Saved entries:
━━━━━━━━━━
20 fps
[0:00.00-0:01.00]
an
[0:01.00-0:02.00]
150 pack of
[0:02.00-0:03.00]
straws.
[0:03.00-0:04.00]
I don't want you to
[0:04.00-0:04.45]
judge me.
━━━━━━━━━━
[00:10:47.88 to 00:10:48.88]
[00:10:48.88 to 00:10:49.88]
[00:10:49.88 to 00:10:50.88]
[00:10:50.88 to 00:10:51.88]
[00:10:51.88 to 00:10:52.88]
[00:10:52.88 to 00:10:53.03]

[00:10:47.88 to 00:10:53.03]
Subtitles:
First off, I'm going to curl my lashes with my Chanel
━━━━━━━━━━
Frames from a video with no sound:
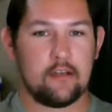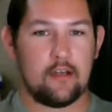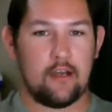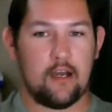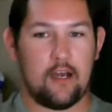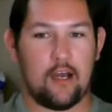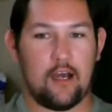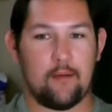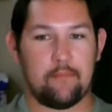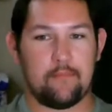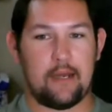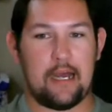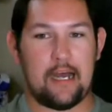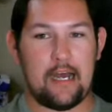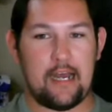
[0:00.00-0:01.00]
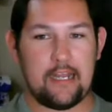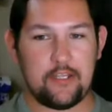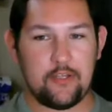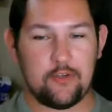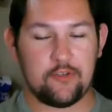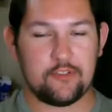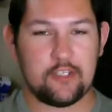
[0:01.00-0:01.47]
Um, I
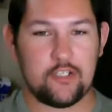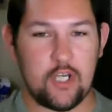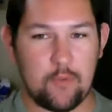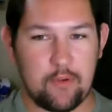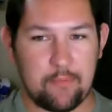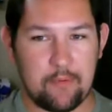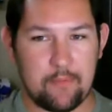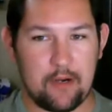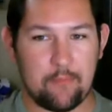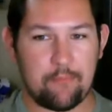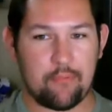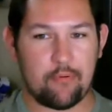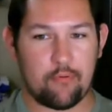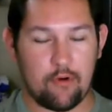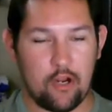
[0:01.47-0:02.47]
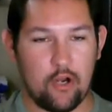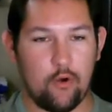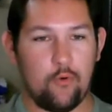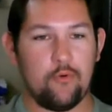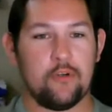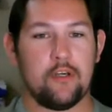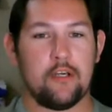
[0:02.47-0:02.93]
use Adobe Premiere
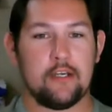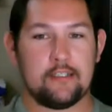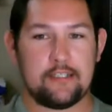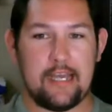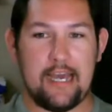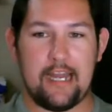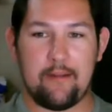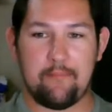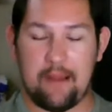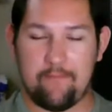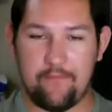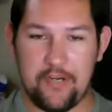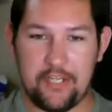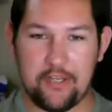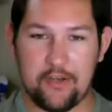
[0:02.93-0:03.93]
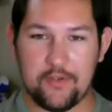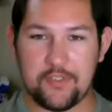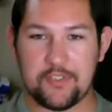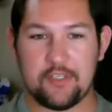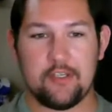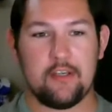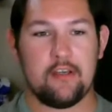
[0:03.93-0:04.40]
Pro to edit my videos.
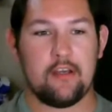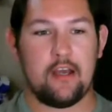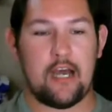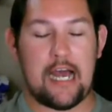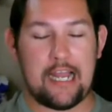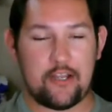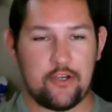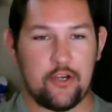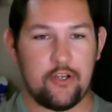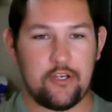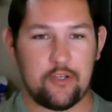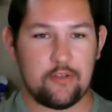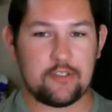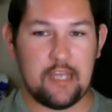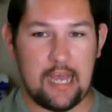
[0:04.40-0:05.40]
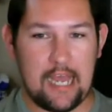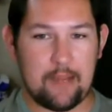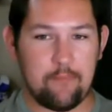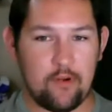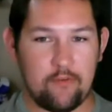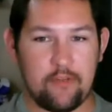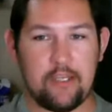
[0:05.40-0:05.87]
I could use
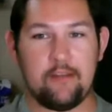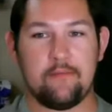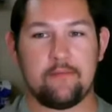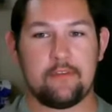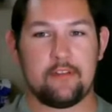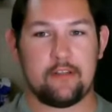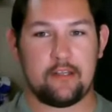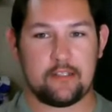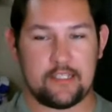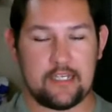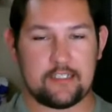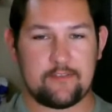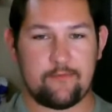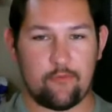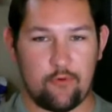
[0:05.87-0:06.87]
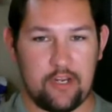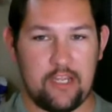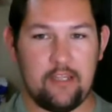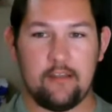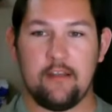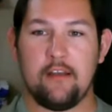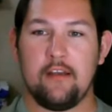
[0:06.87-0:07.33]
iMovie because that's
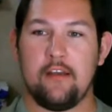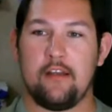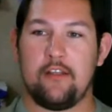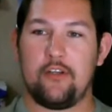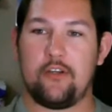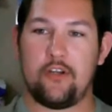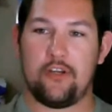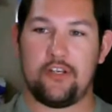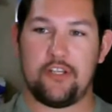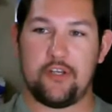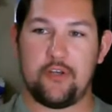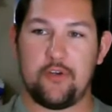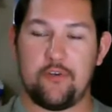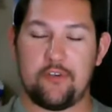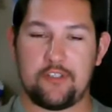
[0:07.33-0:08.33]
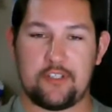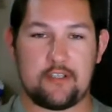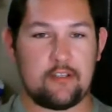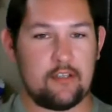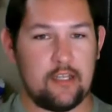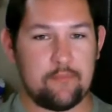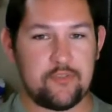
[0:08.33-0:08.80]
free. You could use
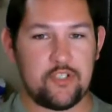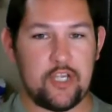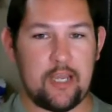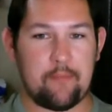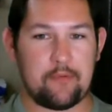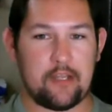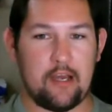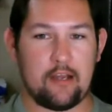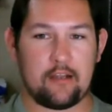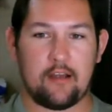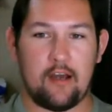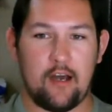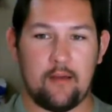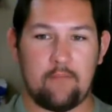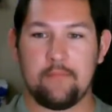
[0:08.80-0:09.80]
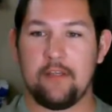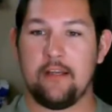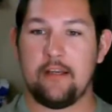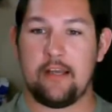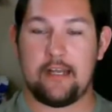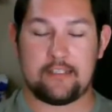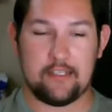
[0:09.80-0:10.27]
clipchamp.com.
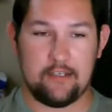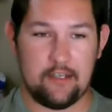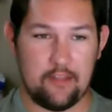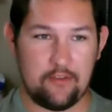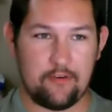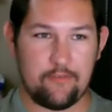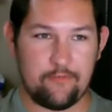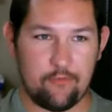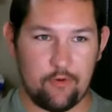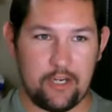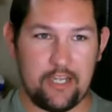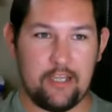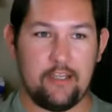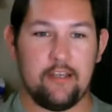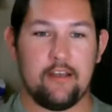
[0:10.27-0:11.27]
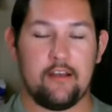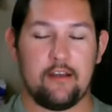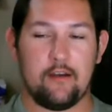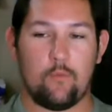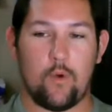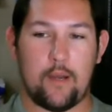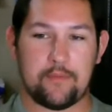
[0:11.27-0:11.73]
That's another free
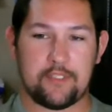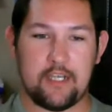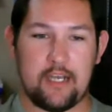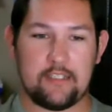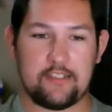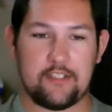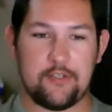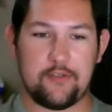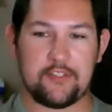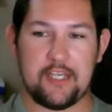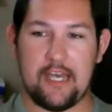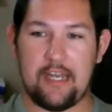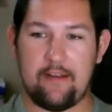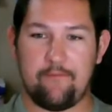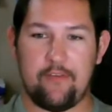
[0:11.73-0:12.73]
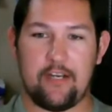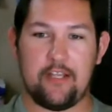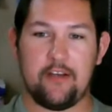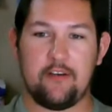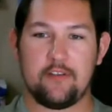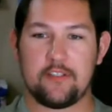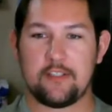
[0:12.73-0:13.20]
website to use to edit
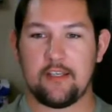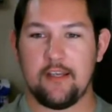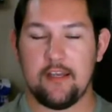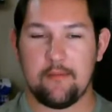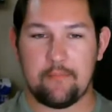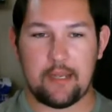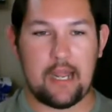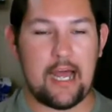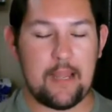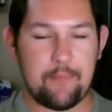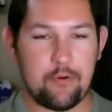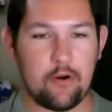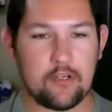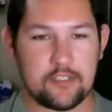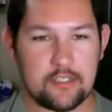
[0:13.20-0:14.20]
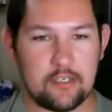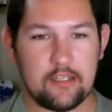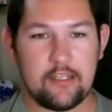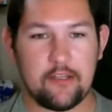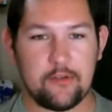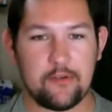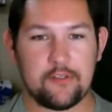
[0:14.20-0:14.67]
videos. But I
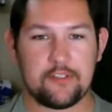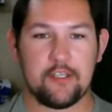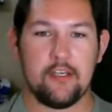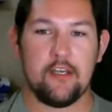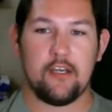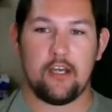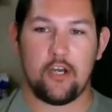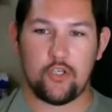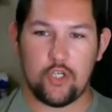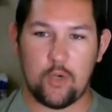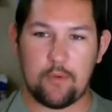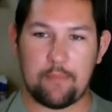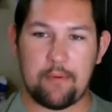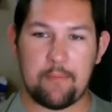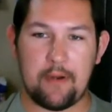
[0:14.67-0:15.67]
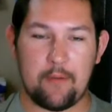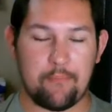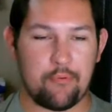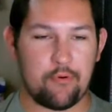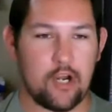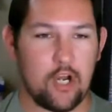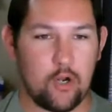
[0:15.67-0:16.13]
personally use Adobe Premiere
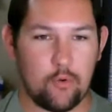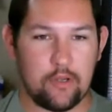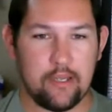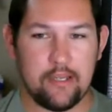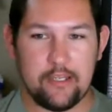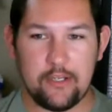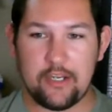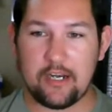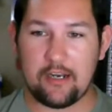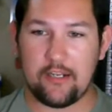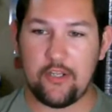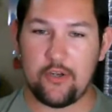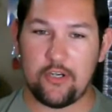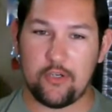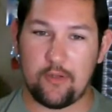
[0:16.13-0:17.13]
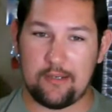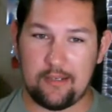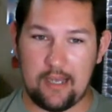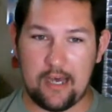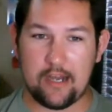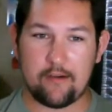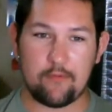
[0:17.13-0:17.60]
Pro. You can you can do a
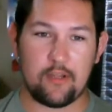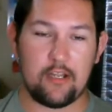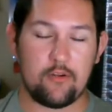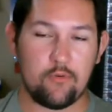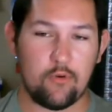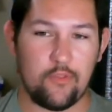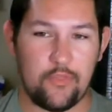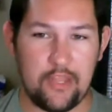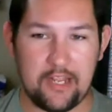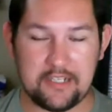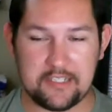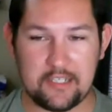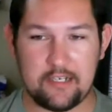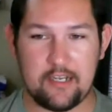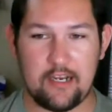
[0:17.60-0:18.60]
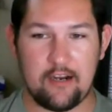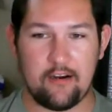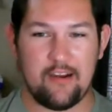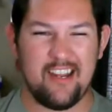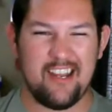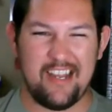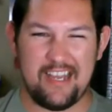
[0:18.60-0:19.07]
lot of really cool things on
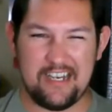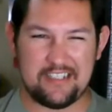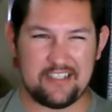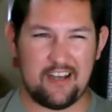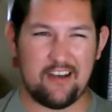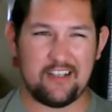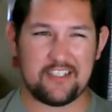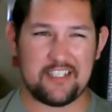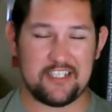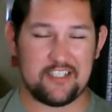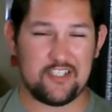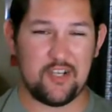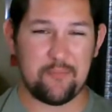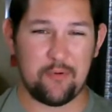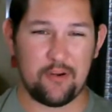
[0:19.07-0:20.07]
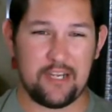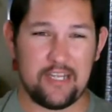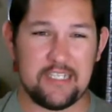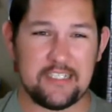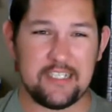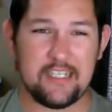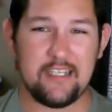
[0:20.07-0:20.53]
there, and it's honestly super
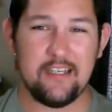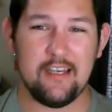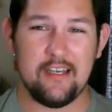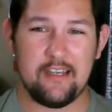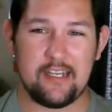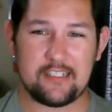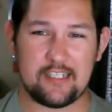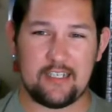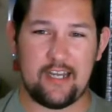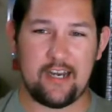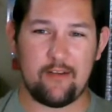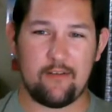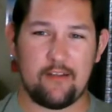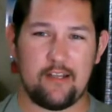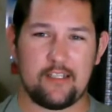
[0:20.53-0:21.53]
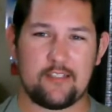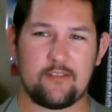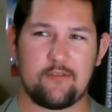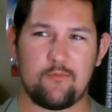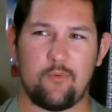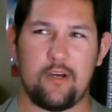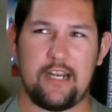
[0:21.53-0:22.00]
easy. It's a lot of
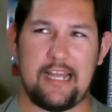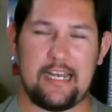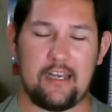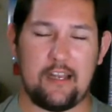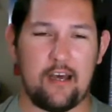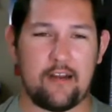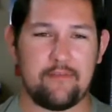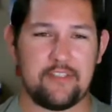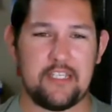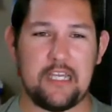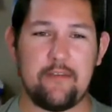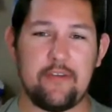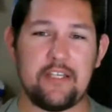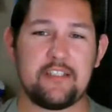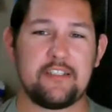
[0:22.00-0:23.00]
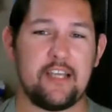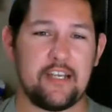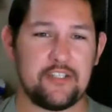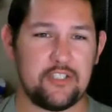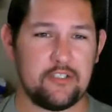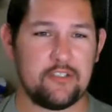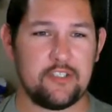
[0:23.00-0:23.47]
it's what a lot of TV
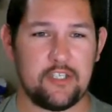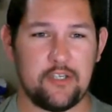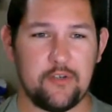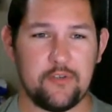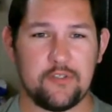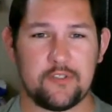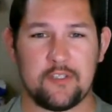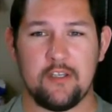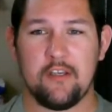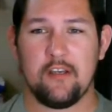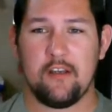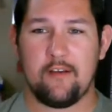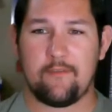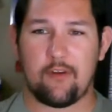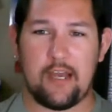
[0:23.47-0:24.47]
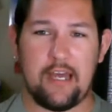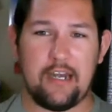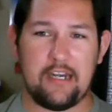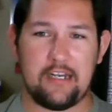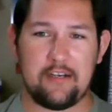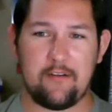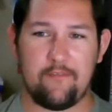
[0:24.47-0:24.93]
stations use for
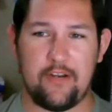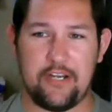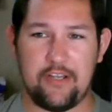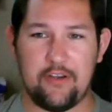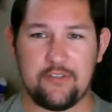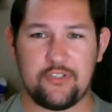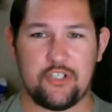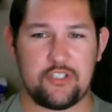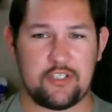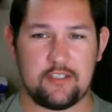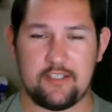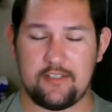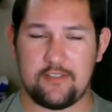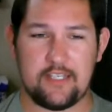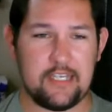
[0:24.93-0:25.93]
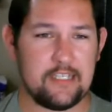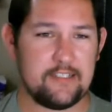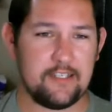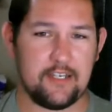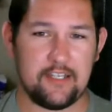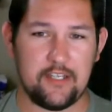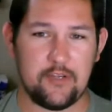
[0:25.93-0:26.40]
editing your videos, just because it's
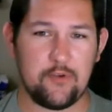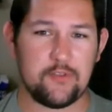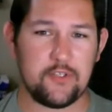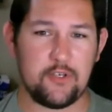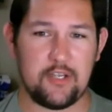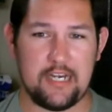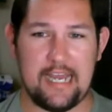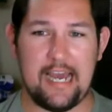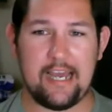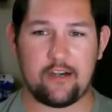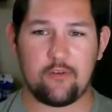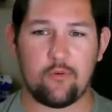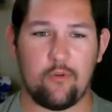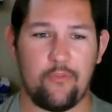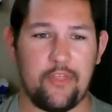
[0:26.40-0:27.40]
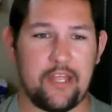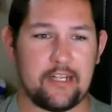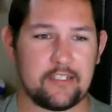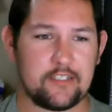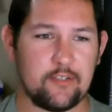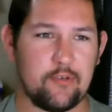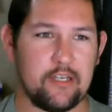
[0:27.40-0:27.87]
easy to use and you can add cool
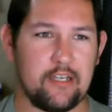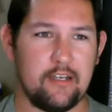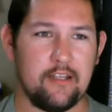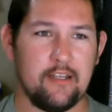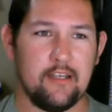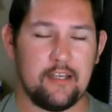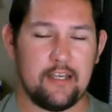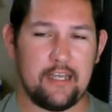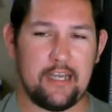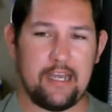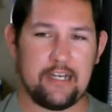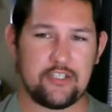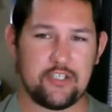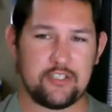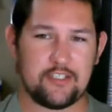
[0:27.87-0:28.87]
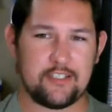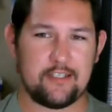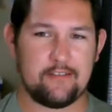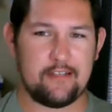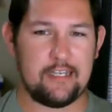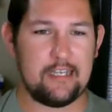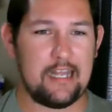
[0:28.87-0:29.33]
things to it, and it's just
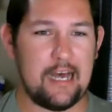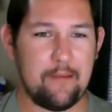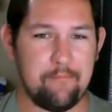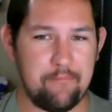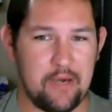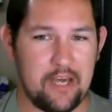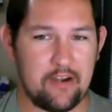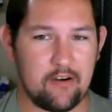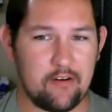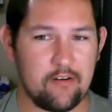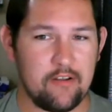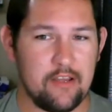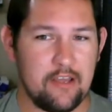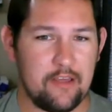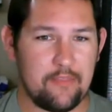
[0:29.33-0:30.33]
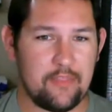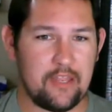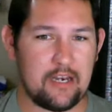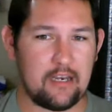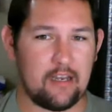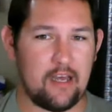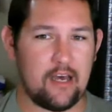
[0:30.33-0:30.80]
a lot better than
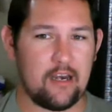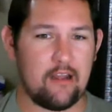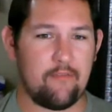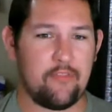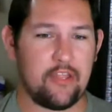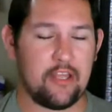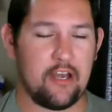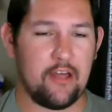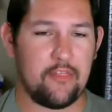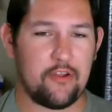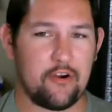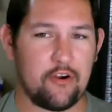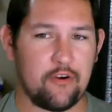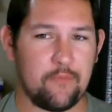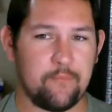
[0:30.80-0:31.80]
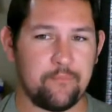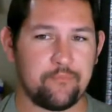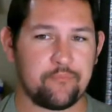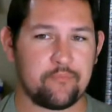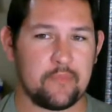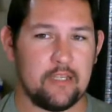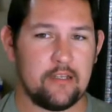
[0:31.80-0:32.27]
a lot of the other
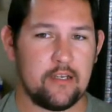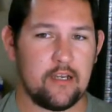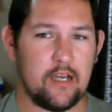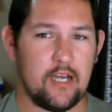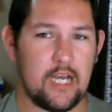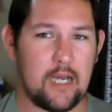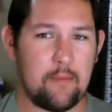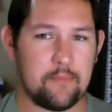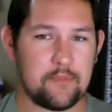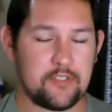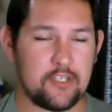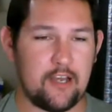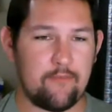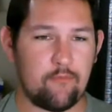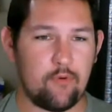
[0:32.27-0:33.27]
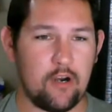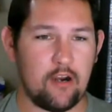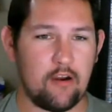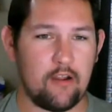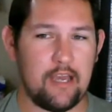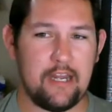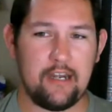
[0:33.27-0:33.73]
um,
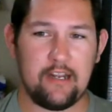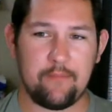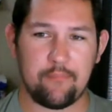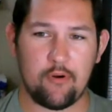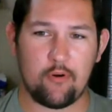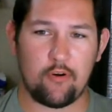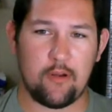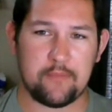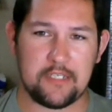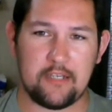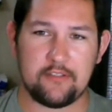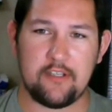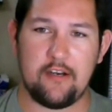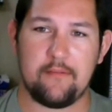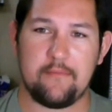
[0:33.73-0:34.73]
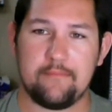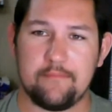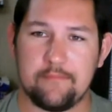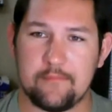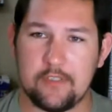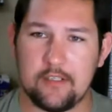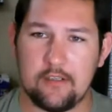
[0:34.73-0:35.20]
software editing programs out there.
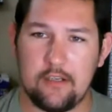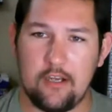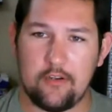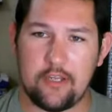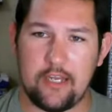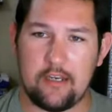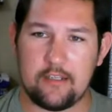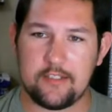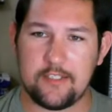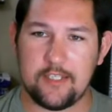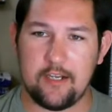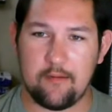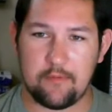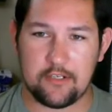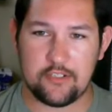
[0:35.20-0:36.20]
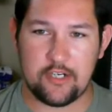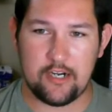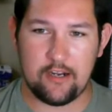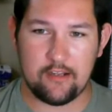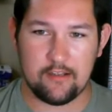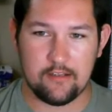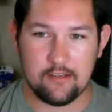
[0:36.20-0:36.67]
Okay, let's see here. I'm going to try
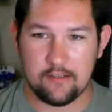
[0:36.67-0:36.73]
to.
━━━━━━━━━━
* _What is expected_: Out of the records above, set down only the lines from the one that contains "[0:17.13-0:17.60]" through the one that contains "[0:26.40-0:27.40]", unchanged and without the pictures.

* _Response to the task_:
[0:17.13-0:17.60]
Pro. You can you can do a
[0:17.60-0:18.60]
[0:18.60-0:19.07]
lot of really cool things on
[0:19.07-0:20.07]
[0:20.07-0:20.53]
there, and it's honestly super
[0:20.53-0:21.53]
[0:21.53-0:22.00]
easy. It's a lot of
[0:22.00-0:23.00]
[0:23.00-0:23.47]
it's what a lot of TV
[0:23.47-0:24.47]
[0:24.47-0:24.93]
stations use for
[0:24.93-0:25.93]
[0:25.93-0:26.40]
editing your videos, just because it's
[0:26.40-0:27.40]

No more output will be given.